All entries should be copied exactly; the pictures stay out.

Task data »
━━━━━━

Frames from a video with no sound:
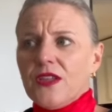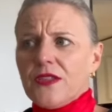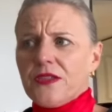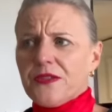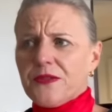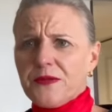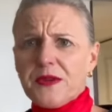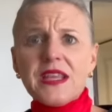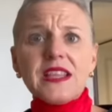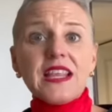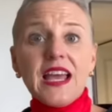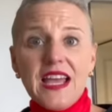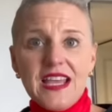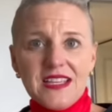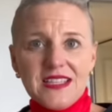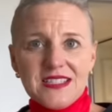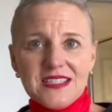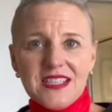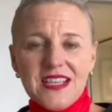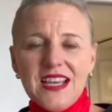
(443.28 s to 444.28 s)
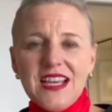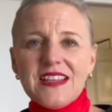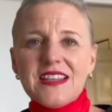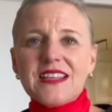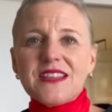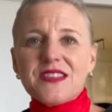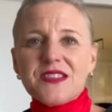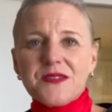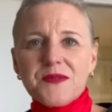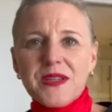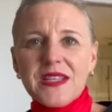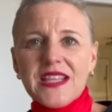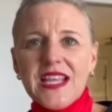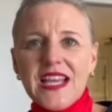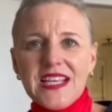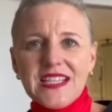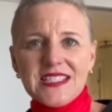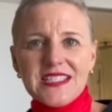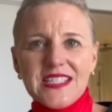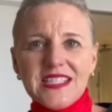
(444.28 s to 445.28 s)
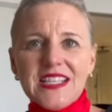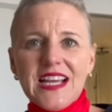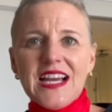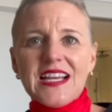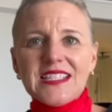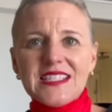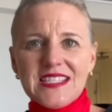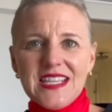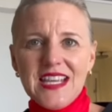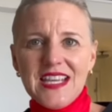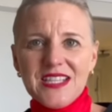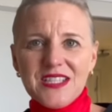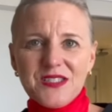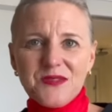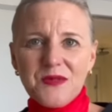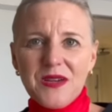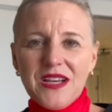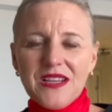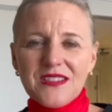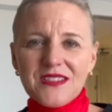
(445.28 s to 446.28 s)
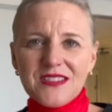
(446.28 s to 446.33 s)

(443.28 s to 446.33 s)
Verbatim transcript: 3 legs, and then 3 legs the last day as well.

━━━━━━

Finished exercise »
Frames from a video with no sound:
(443.28 s to 444.28 s)
(444.28 s to 445.28 s)
(445.28 s to 446.28 s)
(446.28 s to 446.33 s)

(443.28 s to 446.33 s)
Verbatim transcript: 3 legs, and then 3 legs the last day as well.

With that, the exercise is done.